Cette politique de tolérance zéro envers la grossesse et le cannabis ne repose sur aucun fondement scientifique.

« Il faut le dire très clairement : dire qu'un enfant né d'une femme ayant consommé du cannabis au cours de sa grossesse a été "maltraité" ou "négligé" va à l'encontre de toutes les connaissances scientifiques », affirme le Dr. Peter A. Fried, principal auteur de l'étude menée à Ottawa.

Par ailleurs, une étude menée en 1994 en Jamaïque, où la "ganja" fait partie intégrante de la culture locale et est bien souvent utilisée à des fins médicales, a montré que les bébés qui y avaient été exposés ne différaient pas des autres – ils étaient même plutôt plus en forme.

« Les enfants nés de mères consommant beaucoup de cannabis étaient plus alertes, moins irritables, plus autonomes et plus agréables pour les soignants », pouvait-on lire dans l'étude.

Michael Backes, auteur de Cannabis Pharmacy : The Practical Guide to Medical Marijuana, affirme que notre compréhension du système endocannabinoïde est si complexe que, selon lui, il n'y a aucune raison de dissuader les femmes de fumer pendant leur grossesse.
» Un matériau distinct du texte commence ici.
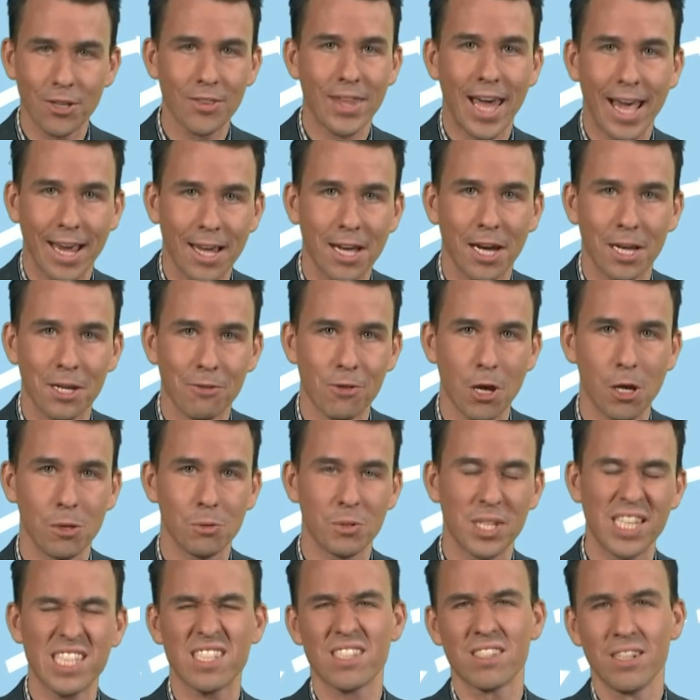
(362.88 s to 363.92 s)
not that kind of
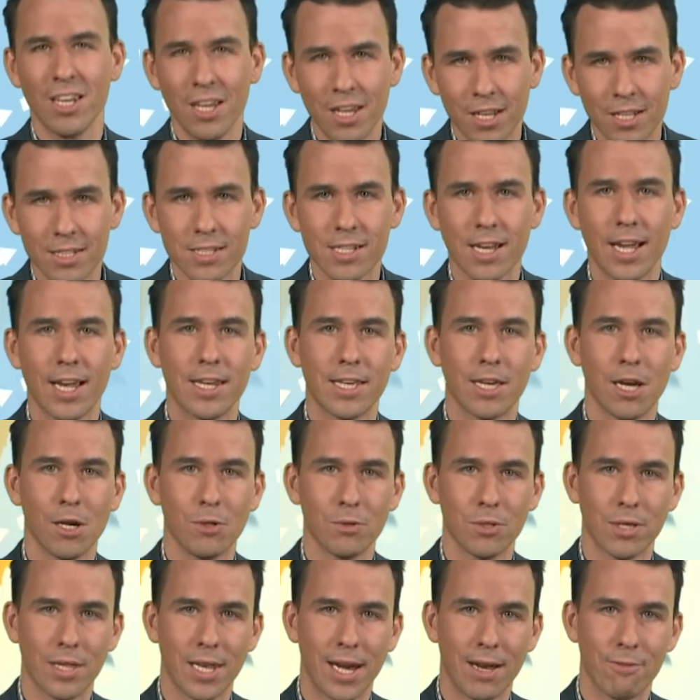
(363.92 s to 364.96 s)
cold. It's slightly
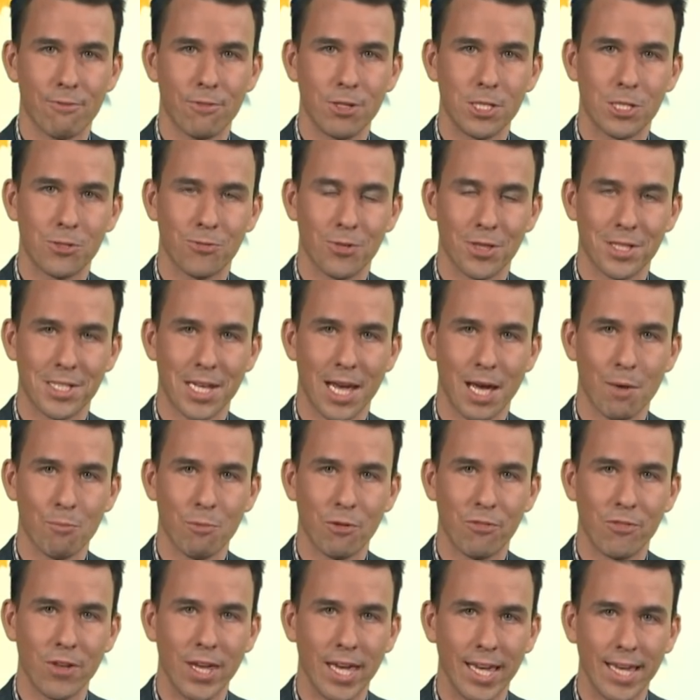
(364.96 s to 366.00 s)
colder than average for the
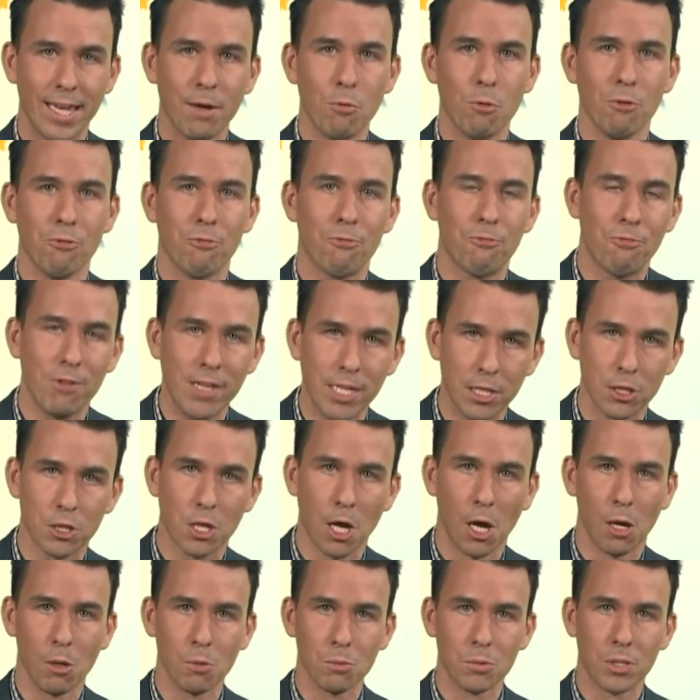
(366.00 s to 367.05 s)
time of year. It will feel
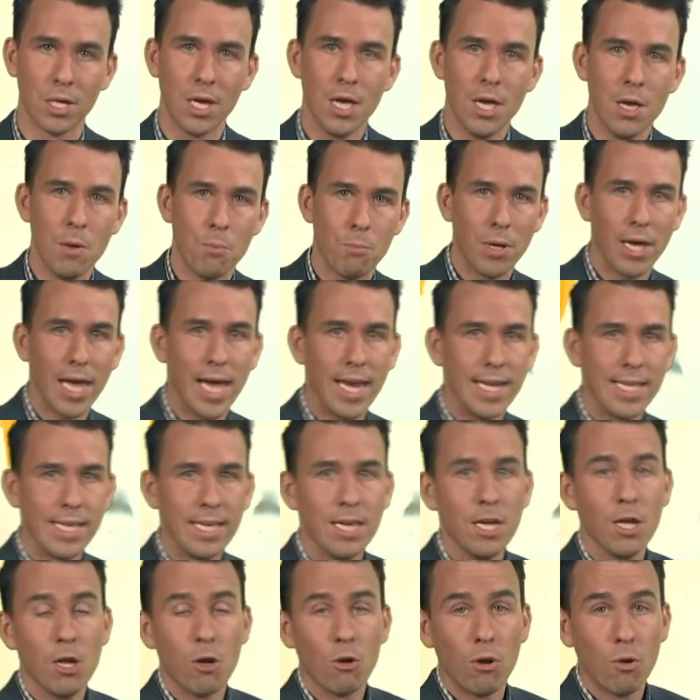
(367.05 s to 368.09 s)
cold, but
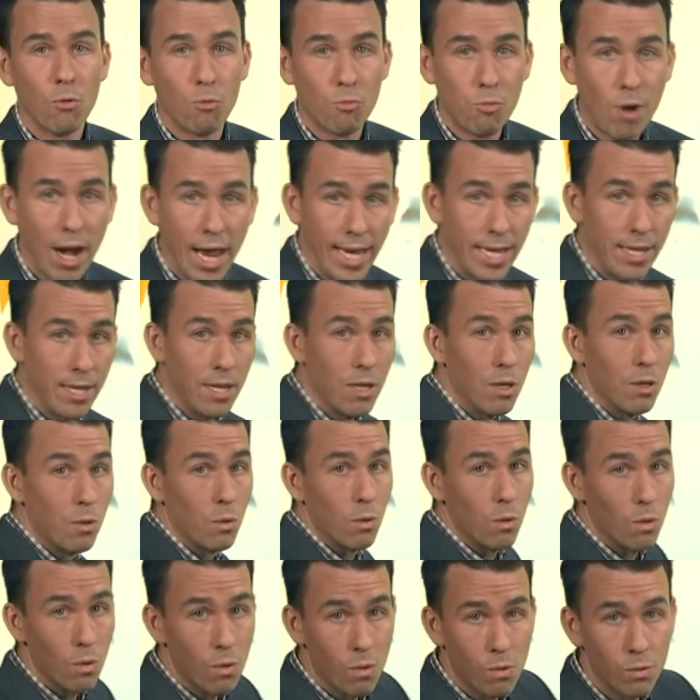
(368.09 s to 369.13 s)
any rain
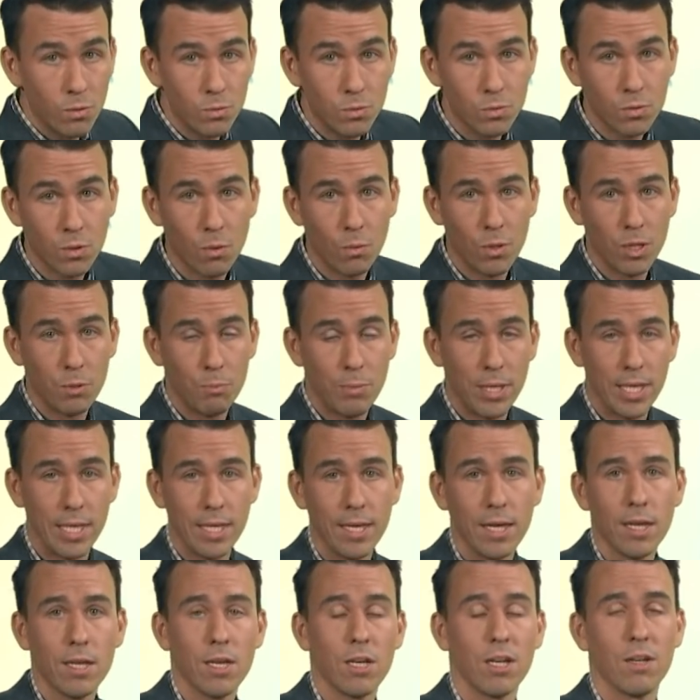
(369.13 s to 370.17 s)
will
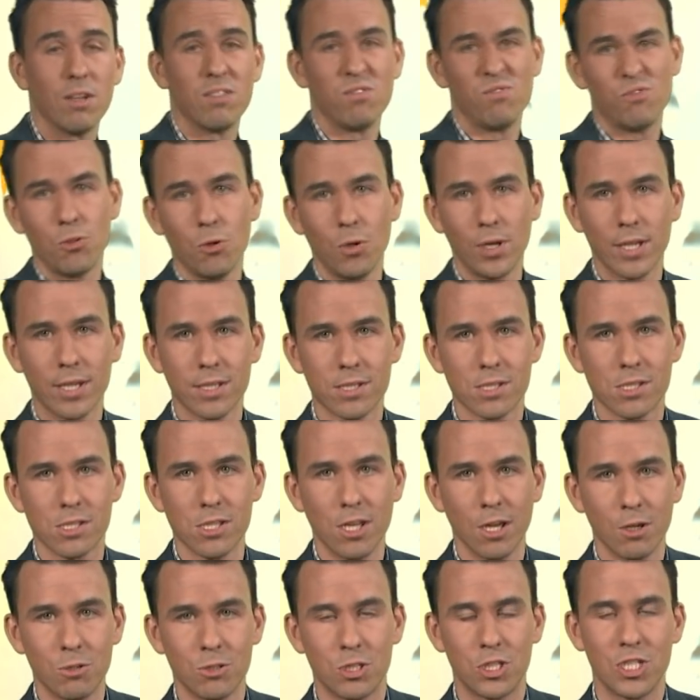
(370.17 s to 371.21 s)
be falling as
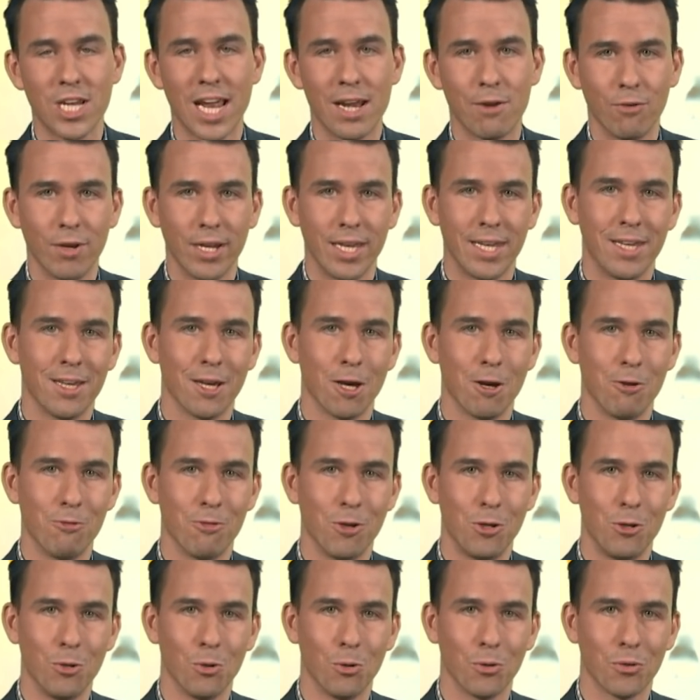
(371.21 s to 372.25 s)
snow generally
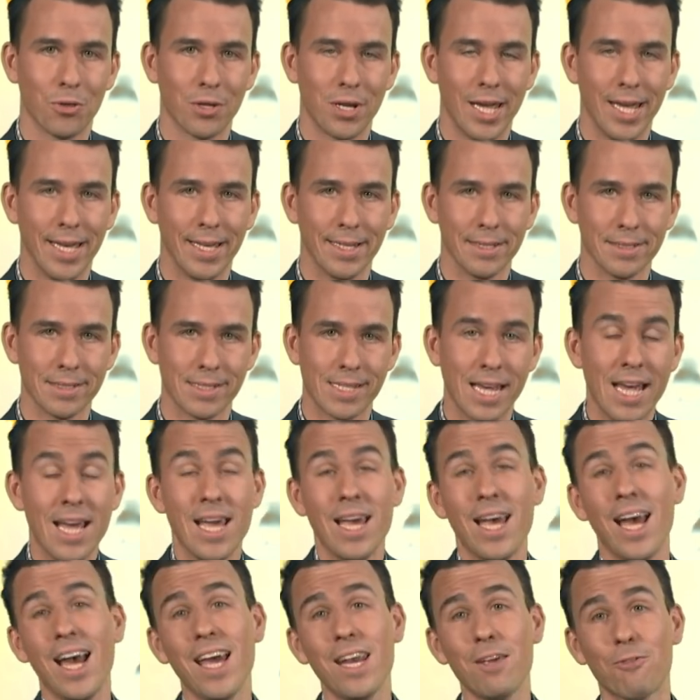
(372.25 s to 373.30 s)
over northern hills.
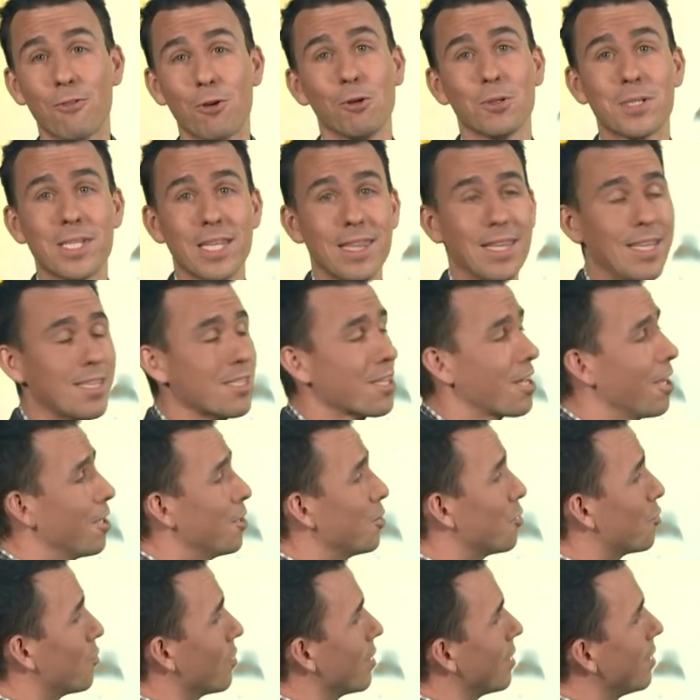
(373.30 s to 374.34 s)
And of course, in this
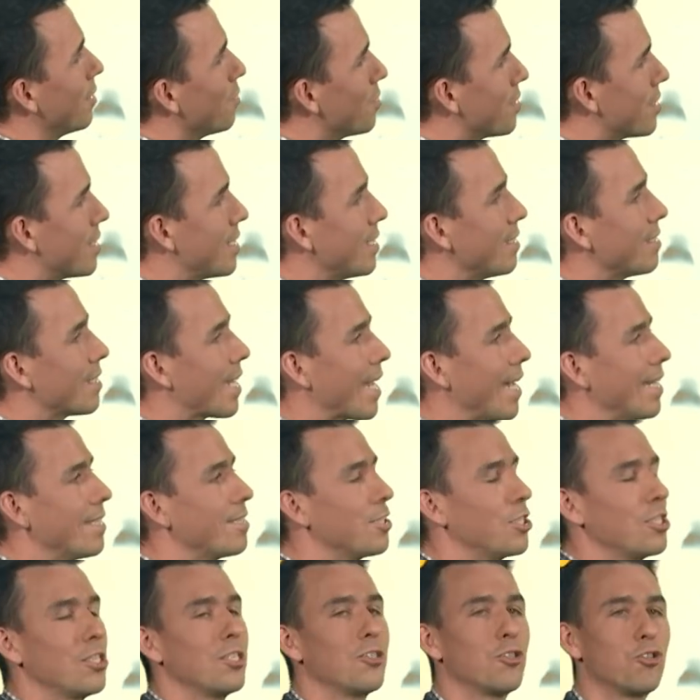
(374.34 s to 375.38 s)
country, you still get
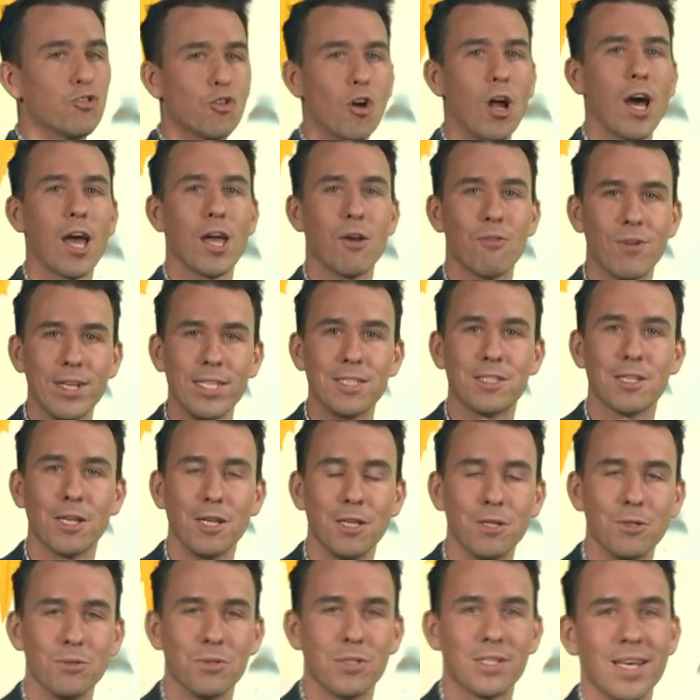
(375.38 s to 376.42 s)
drier
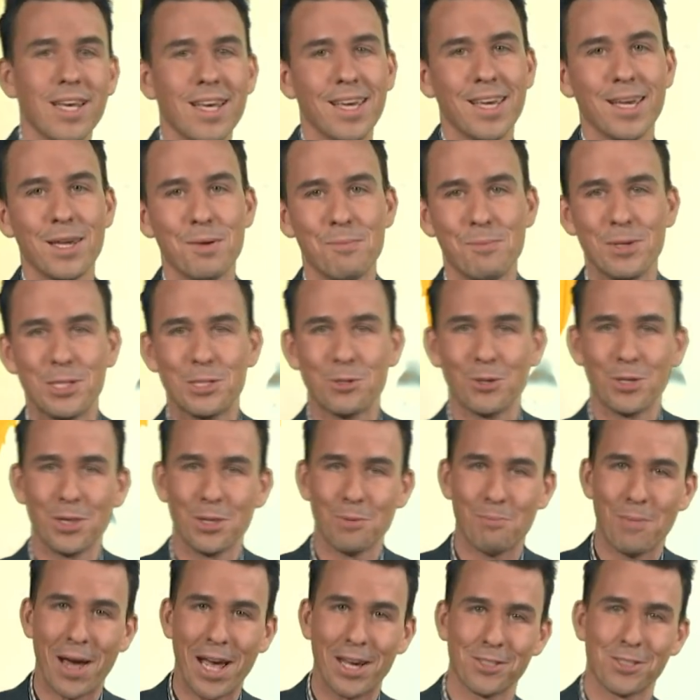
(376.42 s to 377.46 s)
interludes in between
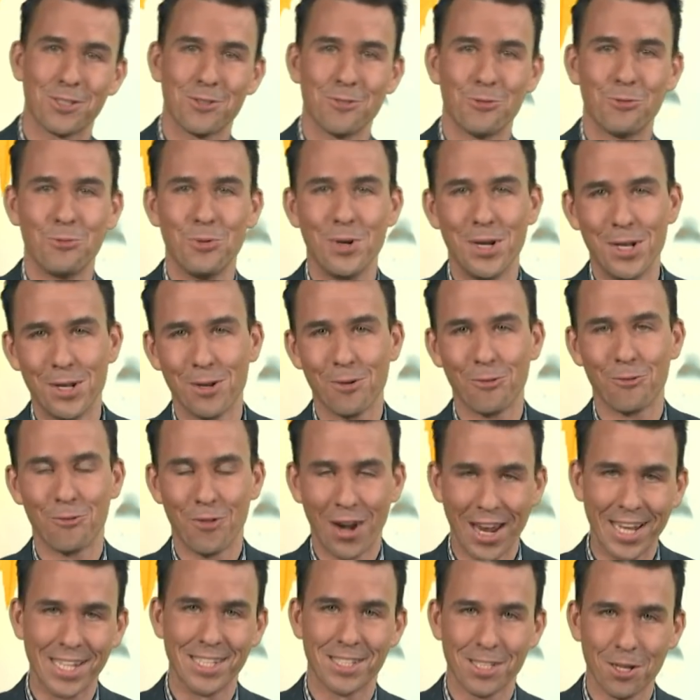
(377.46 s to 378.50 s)
the bouts of wind and
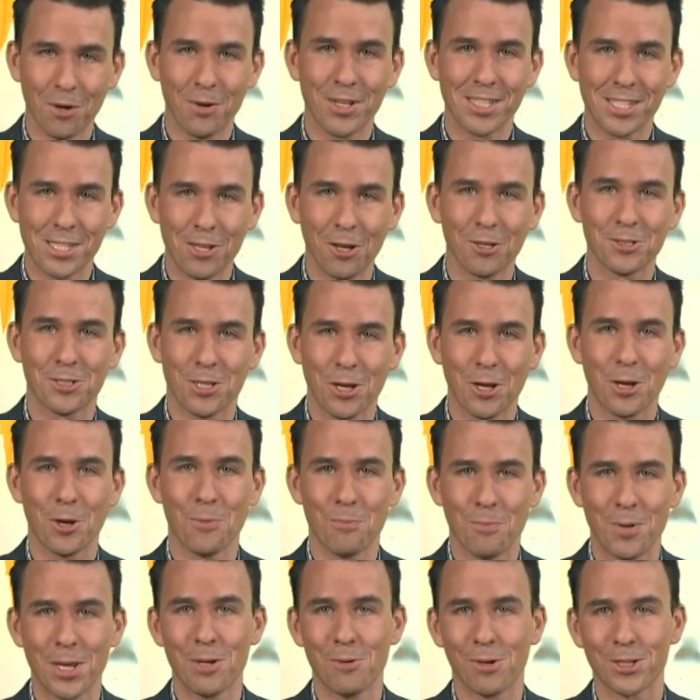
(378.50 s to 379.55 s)
rain. So it's not a
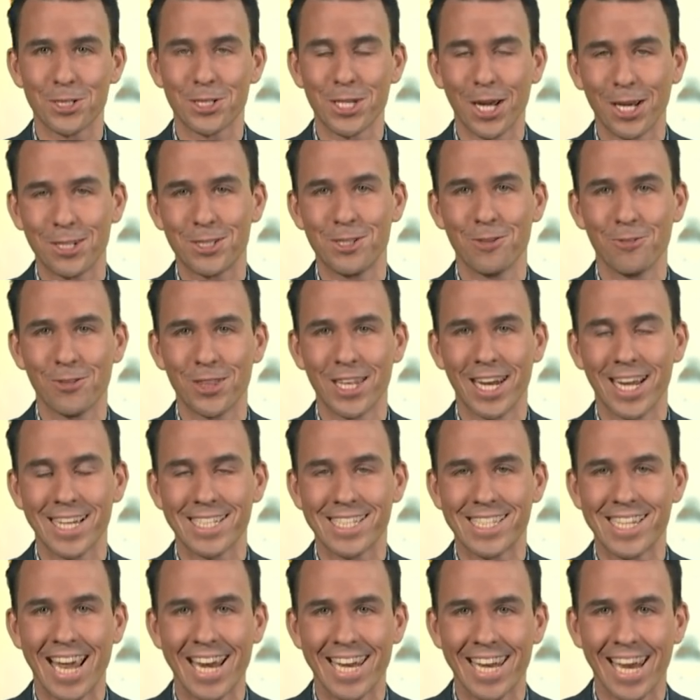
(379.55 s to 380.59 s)
complete washout over the
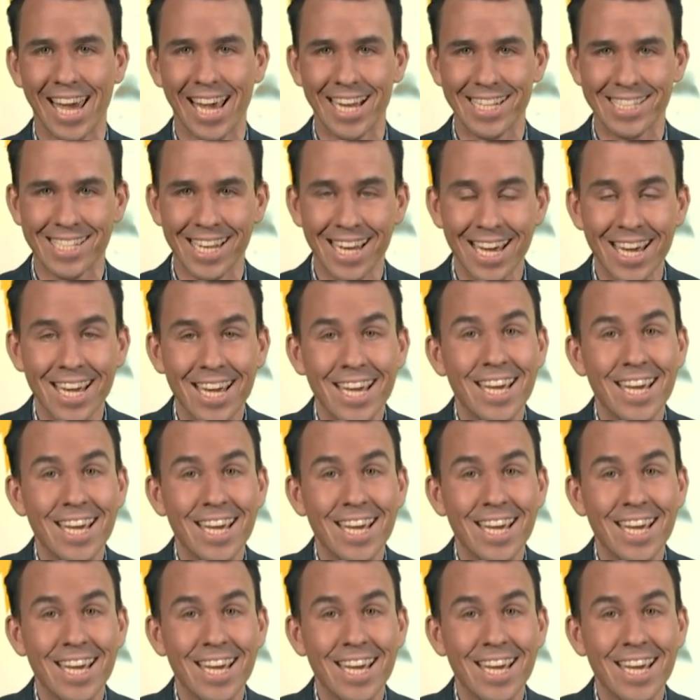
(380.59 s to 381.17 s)
next 10 days.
Et la prohibition du cannabis nous a empêchés jusqu'ici d'étudier ses potentiels effets bénéfiques pour les femmes enceintes.

Enfin, nous aurons des données fiables

Alors que de plus en plus d'États américains et de pays envisagent de légaliser le cannabis, la question va devenir de plus en plus cruciale.

Récemment, la ville de New York a interdit aux bars et aux restaurants de refuser de servir de l'alcool aux femmes enceintes (alors que l'alcool, au-delà d'une certaine quantité, a des effets néfastes qui sont bien documentés), affirmant que « discriminer un certain groupe d'individus sous prétexte de protéger leur santé est illégal. » Ce raisonnement s'appliquera peut-être bientôt au cannabis, qu'il soit prescrit ou non.

Torri Metz et ses collègues conçoivent actuellement le questionnaire qui sera soumis aux femmes participant à l'étude ; Elephant Circle crée des dépliants et d'autres formes de documentation pour les dispensaires du Colorado afin d'informer les femmes des recherches existantes et de leurs droits.

Pendant ce temps, des activistes tentent de faire retirer le cannabis de la liste des substances dangereuses pour que davantage d'études puissent obtenir des financements à travers les Etats-Unis.